**Task to complete**
Quote the records that follow in full and exactly; leave out the pictures.

**Exercise material**
--------------------
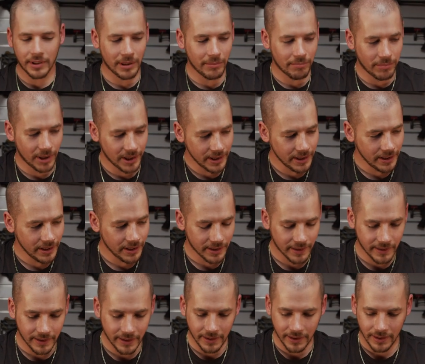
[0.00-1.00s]
der Body
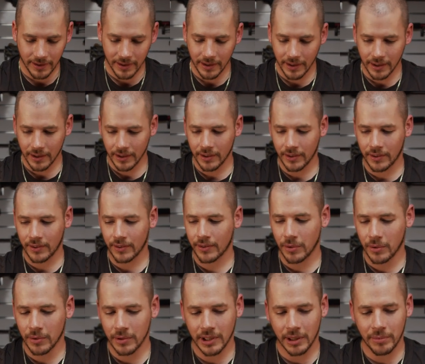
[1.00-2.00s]
an sich ist
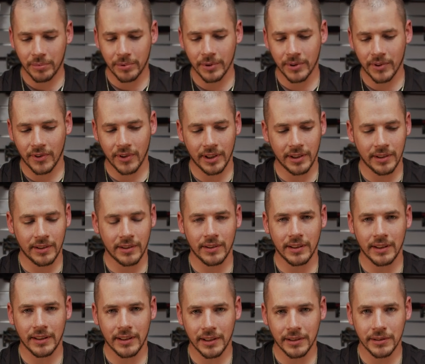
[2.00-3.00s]
100%
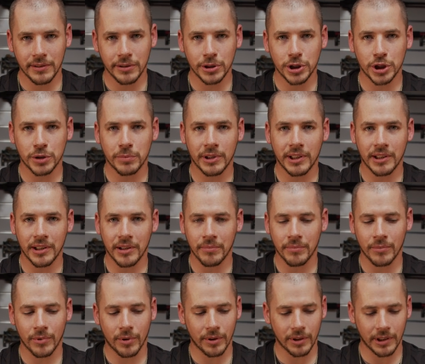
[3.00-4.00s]
identisch mit
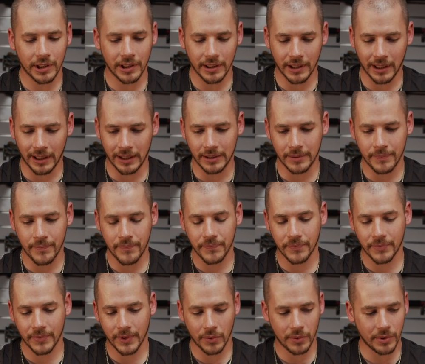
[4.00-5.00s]
dem Original.
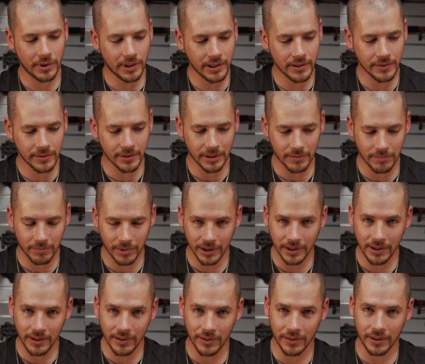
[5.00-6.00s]
Und nicht nur der
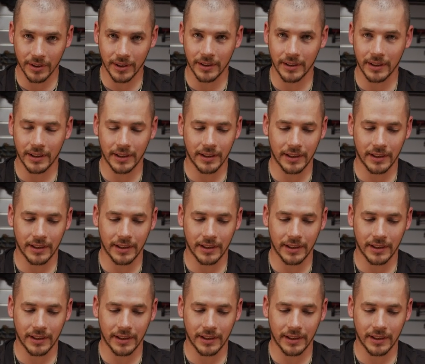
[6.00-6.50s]
Body, sondern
--------------------
**Exercise output**
[0.00-1.00s]
der Body
[1.00-2.00s]
an sich ist
[2.00-3.00s]
100%
[3.00-4.00s]
identisch mit
[4.00-5.00s]
dem Original.
[5.00-6.00s]
Und nicht nur der
[6.00-6.50s]
Body, sondern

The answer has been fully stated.